半導体の受託生産最大手、台湾積体電路製造(TSMC)が日本の経済産業省と共同で日本に先進半導体パッケージング施設を建設するとの報道を受け、日本の半導体サプライチェーン関連株が急上昇した。

  台湾の聯合報によると、両者は近く覚書に署名し、50%の折半出資で合弁事業を行う予定だとしている。投資規模は明らかにしていない。

  半導体パッケージの新光電気工業は5日の終値が前日比6.5%高となり、昨年4月以来の上昇率となった。
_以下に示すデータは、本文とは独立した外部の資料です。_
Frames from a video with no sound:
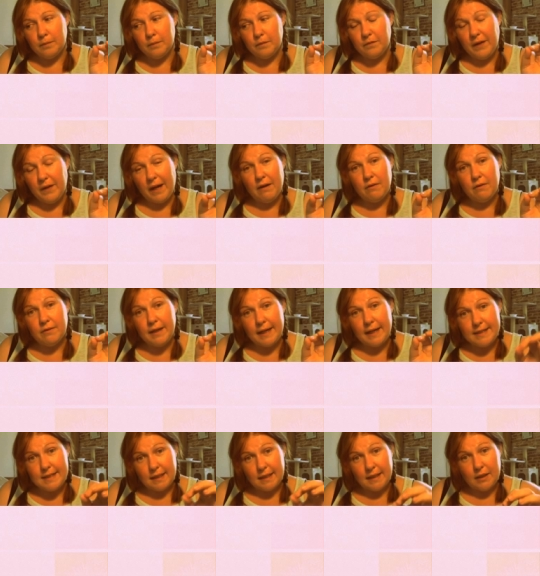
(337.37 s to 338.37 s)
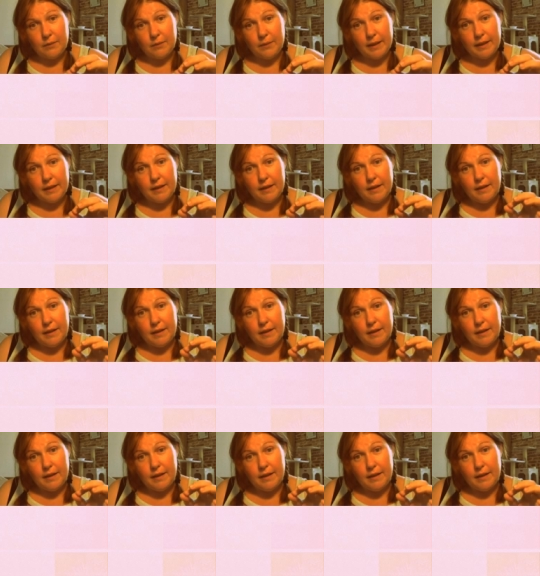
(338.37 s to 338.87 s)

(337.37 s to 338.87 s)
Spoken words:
found as a liquid.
ブルームバーグのデータによると売上高の42%をTSMC向けが占めるレーザーテックは4%高、東京エレクトロンも2.6%高と、それぞれ上場来高値を更新。SCREENホールディングスやアドバンテストも上昇した。

  岩井コスモ証券の斉藤和嘉シニアアナリストは電話取材で、一定程度の受注が望めることや、日本の技術者がTSMCに関わることができる点を評価。「日本の装置や部材を含めた半導体セクター全体にポジティブサプライズ」だと述べた。

   TSMCの広報担当ニーナ・カオ氏は、決算発表前であるためコメントを控えるとした。経産省情報産業課の宮下誠一課長補佐は「報道は承知しているが、現時点でTSMCを含む半導体工場の誘致について決まったものはない」と話した。

  経産省は第5世代通信規格(5G)の次の世代で必要になる先端半導体を国内で製造できる技術を確保するため、2019年度に1100億円の予算を計上し、今年度は第3次補正予算案で900億円を追加する。